Finance Minister Pranab Mukherjee, on Tuesday, maintained that while the Reserve Bank's decision to cut the short-term lending (repo) rate by 50 basis points to 8 per cent with immediate effect would encourage investments, the government would also do everything to help in sticking to a supportive monetary policy stance and take additional steps to contain the price rise and boost growth.
Commenting on the larger-than-expected reduction in repo rate by the RBI, which marked a beginning in policy reversal after more than two years, Mr. Mukherjee said: “The growth, which has weakened in past months, should now improve … The monetary policy announcements should help in investment revival and contribute to strengthening of business sentiments. In the coming weeks, we will take some additional steps to further reinforce focus on growth”.

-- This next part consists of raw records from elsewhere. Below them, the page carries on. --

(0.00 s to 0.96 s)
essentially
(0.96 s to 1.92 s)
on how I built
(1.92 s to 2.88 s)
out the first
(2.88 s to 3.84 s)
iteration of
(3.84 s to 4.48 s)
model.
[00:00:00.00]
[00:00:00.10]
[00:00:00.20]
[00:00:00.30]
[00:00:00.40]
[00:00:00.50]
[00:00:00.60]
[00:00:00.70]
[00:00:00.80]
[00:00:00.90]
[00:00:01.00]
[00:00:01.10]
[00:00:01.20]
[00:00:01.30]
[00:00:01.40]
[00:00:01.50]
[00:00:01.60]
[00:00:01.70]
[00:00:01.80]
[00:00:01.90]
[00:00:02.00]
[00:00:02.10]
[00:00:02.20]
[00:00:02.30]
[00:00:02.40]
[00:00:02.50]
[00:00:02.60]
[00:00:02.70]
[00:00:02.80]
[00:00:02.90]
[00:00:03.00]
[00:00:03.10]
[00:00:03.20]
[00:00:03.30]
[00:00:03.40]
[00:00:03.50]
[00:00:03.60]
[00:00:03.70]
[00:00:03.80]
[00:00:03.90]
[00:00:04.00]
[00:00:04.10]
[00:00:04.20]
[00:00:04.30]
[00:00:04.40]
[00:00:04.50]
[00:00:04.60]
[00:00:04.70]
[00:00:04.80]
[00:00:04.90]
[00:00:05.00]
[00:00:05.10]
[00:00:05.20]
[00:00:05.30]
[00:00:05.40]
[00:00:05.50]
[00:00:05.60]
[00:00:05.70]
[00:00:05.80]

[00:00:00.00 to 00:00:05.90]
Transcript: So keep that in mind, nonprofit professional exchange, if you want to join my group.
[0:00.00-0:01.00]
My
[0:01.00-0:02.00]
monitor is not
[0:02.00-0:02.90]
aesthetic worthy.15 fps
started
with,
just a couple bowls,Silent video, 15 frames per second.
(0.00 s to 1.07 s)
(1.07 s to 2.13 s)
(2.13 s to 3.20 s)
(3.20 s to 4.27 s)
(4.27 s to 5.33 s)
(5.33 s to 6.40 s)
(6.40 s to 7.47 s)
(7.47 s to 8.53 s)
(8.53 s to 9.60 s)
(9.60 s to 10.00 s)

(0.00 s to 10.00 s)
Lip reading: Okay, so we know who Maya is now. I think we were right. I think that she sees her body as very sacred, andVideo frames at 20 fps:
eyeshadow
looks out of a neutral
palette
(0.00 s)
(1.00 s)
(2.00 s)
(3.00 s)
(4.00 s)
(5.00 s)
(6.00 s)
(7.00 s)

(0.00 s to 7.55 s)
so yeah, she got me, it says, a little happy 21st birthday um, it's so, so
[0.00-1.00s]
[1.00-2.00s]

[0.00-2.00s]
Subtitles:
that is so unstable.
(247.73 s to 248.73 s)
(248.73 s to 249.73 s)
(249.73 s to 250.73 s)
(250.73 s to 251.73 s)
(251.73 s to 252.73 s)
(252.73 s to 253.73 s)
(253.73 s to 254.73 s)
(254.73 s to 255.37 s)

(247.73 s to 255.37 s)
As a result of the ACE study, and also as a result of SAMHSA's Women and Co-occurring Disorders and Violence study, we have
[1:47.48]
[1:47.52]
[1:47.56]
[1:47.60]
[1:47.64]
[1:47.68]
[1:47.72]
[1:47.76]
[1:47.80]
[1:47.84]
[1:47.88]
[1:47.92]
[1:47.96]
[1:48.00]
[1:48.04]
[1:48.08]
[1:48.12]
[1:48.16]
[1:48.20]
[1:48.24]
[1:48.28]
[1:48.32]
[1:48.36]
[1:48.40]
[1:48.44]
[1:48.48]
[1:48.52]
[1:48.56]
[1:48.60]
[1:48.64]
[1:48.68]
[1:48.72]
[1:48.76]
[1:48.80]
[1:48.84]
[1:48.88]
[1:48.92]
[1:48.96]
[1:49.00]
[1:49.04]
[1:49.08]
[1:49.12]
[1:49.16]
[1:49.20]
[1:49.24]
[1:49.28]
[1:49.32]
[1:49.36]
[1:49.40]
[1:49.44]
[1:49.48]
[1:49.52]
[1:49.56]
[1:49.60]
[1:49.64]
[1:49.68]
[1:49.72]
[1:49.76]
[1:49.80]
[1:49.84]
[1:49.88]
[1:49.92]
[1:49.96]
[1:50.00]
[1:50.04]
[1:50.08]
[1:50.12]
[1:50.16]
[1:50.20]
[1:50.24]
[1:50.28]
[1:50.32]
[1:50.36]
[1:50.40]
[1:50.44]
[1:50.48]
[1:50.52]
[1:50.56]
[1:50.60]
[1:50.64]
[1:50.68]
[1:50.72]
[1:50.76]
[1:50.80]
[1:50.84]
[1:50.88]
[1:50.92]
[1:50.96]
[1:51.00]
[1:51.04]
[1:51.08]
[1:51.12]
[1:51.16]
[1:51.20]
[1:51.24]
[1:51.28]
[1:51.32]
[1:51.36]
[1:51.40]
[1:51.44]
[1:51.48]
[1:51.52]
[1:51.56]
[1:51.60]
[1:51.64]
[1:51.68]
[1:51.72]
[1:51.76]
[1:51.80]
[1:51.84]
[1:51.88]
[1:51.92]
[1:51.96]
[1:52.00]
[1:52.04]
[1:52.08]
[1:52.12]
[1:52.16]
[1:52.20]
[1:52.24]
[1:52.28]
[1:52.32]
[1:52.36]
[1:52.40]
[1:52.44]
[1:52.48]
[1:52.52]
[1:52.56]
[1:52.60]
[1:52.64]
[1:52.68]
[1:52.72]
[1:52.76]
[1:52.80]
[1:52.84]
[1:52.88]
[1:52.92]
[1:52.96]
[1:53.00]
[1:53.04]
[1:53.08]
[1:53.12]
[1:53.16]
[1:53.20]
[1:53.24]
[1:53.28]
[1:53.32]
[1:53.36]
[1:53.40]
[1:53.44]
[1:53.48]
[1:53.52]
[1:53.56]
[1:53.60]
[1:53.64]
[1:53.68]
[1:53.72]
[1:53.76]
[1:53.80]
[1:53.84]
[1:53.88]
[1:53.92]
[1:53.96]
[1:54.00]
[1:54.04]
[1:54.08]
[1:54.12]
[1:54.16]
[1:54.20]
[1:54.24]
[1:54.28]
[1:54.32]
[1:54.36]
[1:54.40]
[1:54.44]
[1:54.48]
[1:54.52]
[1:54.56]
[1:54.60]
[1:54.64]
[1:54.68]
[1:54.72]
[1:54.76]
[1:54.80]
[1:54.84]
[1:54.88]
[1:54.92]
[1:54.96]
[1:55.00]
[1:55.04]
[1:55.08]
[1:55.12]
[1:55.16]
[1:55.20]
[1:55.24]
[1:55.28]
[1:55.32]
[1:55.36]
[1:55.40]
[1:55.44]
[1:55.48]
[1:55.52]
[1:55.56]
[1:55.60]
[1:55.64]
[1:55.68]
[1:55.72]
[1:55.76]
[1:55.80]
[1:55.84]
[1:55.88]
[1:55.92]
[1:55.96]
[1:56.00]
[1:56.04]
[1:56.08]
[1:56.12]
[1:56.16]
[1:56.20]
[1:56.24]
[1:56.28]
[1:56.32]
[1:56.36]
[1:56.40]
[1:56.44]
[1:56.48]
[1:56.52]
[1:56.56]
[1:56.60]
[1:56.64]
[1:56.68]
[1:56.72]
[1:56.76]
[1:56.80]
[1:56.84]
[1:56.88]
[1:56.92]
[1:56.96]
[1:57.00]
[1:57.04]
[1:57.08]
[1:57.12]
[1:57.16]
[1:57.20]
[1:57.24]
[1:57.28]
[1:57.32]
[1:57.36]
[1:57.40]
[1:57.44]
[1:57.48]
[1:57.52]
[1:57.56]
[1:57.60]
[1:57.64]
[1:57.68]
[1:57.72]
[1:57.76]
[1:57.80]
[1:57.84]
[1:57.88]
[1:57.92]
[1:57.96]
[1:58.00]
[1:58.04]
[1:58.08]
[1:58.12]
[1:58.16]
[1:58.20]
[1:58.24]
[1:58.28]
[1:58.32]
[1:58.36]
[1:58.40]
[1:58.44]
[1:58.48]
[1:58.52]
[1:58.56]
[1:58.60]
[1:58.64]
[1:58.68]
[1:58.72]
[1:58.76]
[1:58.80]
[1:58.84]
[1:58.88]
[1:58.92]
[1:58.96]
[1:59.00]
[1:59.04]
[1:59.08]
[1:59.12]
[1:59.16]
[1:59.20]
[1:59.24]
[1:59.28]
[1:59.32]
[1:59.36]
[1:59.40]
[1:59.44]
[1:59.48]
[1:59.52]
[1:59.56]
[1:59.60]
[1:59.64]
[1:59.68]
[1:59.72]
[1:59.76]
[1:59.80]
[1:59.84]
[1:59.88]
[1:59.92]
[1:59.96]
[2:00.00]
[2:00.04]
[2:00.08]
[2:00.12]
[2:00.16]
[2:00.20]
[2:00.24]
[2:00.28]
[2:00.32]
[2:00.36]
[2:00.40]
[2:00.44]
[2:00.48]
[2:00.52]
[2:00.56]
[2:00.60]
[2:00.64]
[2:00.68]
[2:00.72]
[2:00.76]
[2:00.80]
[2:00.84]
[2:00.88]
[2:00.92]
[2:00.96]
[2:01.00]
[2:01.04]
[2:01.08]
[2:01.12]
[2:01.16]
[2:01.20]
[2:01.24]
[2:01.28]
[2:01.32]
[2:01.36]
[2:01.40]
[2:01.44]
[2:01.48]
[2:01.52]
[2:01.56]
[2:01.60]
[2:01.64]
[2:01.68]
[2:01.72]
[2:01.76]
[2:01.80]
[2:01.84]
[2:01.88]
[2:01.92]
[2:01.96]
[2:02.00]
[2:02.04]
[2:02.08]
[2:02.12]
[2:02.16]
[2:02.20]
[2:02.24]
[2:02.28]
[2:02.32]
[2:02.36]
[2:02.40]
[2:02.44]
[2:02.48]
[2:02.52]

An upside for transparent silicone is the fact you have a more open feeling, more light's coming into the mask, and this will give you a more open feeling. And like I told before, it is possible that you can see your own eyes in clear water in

Mr. Mukherjee said the moderation in the core inflation rate for four months in a row from 8.31 per cent in December 2011 to 5.18 per cent in March 2012, coupled with a sharper decline in inflation for manufactured products from 7.64 per cent to 4.87 per cent during the period facilitated the change in monetary policy stance.
However, food and primary inflation has shown some signs of hardening in March this year which, he said, was a cause for some worry. “We intend to continuously monitor the situation and take the required steps to manage the short-term supply constraints, especially in those food items which have been a cause of inflationary spikes in the past months,” he said.